Вале стало очень смешно.

— Ой, да ведь это вы! — проговорила она, смеясь громко и откровенно. — Я бы вас никогда не узнала!

Уваров казался теперь выше ростом, а пальто придавало ему толщины. Он смущенно смотрел на смеющуюся Валю, и когда она заметила это, ей тоже стало неловко. «Не получится разговора! — мелькнуло у нее в голове. — Сама все испортила, дура!»

Они смотрели друг на друга, оба сконфуженные.

— Да, так вы понимаете, — сказал наконец Уваров. — Не знаю уж, как вам это сказать… Вам очень нужно именно сегодня… мм… иметь от меня материал? — Он смутился этой нелепой фразы и тут же, пересилив смущение, продолжал опять своим обычным откровенным тоном человека, которому незачем кривить душой: — Дело-то вот какое: сказали мне сейчас, что в одном магазине детские валенки, как у нас говорят, «выбросили». Дело, конечно, вроде мелкое, но вы понимаете, у меня мальчишка, в третий класс ходит, щеголяет в ботиночках, а зима-то нынче…

— Конечно, конечно, какие могут быть разговоры! — заторопилась Валя.

— Ну как же так, — нерешительно произнес Уваров. — Я вас полдня, можно сказать, мариную, как последний бюрократ, и в результате…
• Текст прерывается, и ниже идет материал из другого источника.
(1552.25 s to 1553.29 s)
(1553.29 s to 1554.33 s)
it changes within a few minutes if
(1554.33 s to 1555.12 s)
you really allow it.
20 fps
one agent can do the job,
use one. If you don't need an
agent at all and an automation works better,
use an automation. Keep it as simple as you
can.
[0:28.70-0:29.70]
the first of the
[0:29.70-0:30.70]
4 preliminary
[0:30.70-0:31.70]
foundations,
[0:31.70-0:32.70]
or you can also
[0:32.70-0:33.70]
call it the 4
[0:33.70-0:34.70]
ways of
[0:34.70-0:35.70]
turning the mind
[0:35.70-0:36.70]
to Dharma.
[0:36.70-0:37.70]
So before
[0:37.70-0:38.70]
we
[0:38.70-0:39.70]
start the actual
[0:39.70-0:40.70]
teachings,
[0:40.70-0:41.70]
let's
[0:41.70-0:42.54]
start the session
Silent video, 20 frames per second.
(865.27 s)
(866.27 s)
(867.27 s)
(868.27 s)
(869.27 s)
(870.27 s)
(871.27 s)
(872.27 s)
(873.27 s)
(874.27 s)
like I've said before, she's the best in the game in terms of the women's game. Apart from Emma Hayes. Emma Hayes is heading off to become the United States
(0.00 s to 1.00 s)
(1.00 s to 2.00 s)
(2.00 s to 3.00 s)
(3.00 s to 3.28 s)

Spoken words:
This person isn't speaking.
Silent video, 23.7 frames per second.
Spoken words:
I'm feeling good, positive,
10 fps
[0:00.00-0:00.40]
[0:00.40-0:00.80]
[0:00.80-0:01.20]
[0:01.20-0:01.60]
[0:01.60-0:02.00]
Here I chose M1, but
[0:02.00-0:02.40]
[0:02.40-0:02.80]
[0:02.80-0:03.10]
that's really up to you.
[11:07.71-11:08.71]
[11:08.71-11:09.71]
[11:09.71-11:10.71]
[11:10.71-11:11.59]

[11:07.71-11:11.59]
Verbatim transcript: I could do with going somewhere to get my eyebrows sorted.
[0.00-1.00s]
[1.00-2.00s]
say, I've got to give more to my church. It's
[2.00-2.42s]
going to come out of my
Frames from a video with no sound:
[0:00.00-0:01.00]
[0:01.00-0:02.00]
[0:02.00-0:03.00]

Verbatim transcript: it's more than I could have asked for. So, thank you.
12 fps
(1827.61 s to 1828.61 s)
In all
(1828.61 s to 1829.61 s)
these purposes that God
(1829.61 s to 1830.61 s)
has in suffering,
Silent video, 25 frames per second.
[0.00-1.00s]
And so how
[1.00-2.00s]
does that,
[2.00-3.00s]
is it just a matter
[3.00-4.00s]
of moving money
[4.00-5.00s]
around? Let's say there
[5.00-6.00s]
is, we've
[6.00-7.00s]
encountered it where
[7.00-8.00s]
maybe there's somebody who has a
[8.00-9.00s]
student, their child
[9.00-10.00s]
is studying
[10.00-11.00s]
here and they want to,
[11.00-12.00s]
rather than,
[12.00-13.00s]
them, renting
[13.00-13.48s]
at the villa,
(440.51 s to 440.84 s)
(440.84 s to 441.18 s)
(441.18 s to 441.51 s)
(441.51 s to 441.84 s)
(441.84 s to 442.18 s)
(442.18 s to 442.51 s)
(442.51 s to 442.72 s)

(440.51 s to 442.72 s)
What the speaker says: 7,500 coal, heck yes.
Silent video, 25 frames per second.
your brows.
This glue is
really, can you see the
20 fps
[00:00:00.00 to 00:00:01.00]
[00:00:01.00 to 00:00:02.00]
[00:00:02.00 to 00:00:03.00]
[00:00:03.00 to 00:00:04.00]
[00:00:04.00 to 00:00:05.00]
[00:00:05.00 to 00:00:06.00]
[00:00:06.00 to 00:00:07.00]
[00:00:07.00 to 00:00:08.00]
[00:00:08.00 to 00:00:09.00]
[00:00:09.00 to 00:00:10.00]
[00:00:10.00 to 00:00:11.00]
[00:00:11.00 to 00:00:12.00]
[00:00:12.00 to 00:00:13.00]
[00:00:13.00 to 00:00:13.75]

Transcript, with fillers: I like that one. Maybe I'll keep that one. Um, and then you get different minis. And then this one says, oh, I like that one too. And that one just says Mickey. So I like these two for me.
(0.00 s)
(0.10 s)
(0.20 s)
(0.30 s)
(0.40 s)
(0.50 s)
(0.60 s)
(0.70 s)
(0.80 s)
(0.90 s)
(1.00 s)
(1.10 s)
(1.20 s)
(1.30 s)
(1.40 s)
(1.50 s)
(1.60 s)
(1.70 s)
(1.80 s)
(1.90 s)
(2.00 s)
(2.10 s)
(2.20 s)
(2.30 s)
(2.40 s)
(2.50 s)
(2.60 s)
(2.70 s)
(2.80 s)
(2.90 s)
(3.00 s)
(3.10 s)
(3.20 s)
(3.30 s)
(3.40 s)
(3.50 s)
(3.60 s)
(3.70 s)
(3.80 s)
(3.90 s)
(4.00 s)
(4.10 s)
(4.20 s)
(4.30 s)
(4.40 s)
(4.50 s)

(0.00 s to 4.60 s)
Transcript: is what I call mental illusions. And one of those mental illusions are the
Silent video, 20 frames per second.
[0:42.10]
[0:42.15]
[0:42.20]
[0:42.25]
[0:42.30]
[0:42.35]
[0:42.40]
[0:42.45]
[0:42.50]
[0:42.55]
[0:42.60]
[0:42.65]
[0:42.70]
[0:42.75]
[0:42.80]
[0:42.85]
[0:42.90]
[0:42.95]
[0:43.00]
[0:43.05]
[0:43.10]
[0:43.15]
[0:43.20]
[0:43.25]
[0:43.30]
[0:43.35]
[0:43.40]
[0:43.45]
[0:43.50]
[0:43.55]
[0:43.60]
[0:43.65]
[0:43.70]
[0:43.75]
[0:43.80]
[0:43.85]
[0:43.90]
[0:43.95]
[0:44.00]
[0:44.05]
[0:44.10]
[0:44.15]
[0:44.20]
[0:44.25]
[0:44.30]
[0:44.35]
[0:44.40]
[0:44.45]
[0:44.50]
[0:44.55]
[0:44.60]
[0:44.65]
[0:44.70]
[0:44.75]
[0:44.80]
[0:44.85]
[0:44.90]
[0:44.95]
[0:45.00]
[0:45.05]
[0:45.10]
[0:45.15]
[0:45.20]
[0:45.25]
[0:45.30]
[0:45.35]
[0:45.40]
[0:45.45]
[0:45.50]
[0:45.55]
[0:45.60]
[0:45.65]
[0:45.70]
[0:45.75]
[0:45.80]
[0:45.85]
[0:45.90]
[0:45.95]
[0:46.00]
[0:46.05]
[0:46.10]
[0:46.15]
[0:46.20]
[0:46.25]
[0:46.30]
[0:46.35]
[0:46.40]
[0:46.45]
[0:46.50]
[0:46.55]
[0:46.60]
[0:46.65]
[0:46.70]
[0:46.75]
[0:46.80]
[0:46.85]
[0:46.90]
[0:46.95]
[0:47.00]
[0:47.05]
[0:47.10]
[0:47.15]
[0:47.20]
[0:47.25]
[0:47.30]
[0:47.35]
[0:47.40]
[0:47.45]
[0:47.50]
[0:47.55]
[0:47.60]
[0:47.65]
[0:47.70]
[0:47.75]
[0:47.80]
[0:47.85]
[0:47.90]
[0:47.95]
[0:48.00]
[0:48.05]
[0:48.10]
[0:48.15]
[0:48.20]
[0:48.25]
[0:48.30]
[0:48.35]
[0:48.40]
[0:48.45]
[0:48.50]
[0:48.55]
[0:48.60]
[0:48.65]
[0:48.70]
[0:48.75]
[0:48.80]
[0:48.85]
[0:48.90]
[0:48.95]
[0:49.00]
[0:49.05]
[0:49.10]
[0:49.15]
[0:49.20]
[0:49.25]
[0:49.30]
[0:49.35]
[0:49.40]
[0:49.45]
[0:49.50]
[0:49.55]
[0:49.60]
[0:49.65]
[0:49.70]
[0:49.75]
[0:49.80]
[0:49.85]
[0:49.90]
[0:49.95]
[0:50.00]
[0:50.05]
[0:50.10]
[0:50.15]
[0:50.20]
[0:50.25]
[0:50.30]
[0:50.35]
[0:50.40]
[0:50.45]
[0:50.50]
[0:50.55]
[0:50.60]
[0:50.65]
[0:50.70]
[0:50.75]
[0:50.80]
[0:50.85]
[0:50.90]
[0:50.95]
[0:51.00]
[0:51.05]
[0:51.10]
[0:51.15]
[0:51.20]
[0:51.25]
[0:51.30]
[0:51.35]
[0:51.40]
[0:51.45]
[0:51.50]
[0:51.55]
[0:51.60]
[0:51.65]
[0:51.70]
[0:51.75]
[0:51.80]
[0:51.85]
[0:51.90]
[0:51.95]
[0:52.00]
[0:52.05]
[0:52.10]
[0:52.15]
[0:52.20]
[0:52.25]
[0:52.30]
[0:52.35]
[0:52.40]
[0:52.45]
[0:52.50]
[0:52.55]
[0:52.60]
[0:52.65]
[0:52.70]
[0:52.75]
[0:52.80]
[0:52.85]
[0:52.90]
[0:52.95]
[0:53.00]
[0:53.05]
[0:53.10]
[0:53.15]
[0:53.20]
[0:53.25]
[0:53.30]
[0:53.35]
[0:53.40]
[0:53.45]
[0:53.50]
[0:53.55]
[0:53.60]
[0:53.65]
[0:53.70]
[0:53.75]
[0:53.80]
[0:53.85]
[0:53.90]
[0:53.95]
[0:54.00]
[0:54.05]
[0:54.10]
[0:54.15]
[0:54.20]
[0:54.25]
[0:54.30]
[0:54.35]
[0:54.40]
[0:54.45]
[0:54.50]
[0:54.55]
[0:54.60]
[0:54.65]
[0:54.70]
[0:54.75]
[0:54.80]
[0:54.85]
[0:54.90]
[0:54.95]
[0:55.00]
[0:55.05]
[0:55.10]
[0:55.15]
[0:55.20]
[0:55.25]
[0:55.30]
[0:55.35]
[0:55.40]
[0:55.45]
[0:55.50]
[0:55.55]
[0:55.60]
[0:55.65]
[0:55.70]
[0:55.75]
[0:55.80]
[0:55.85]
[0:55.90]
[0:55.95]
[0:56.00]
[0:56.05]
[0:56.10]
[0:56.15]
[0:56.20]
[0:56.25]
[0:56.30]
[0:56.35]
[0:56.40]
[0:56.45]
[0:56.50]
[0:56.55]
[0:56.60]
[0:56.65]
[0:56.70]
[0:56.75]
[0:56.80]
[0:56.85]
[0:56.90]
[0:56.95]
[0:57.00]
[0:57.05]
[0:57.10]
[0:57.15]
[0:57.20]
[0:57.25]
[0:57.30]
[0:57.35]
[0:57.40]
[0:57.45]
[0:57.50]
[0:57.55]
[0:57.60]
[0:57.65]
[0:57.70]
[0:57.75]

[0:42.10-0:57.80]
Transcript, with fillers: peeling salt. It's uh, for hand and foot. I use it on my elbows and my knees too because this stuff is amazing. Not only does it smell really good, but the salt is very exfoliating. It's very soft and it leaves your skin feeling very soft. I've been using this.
— Знаете что, — сказала Валя радостно, — давайте поедем вместе в ваш магазин. По дороге поговорим.

Он посмотрел на нее с сомнением.

— Далековато это… За рекой.

— Ну и что ж, — возразила Валя. — Поехали!

Он шел чуть впереди быстрой, размашистой походкой сильного, выносливого человека, и она едва поспевала за ним. Ей вдруг захотелось взять его под руку, но она не решилась. Иногда он начинал шагать слишком уж широко, и ей приходилось догонять его вприпрыжку, тогда он спохватывался и замедлял шаг.

У трамвайной остановки столпилось ползавода. Номер, идущий в Заречье, подошел сразу, и Уваров, подталкивая Валю впереди себя, с веселой решимостью ринулся к площадке. Толпа подхватила их обоих, как морская волна, приподняла и бросила внутрь вагона. Вале было весело, она снова чувствовала себя студенткой, ей было приятно ехать куда-то по чужим делам, за компанию, словно у нее не было еще своих дел, не было своей воли, своей жизни, не было ответственности за себя. Разговаривать не было никакой возможности, но Валя не жалела об этом, скорее — наоборот. Говорить с Уваровым о методах кузнечной обработки ей хотелось все меньше и меньше.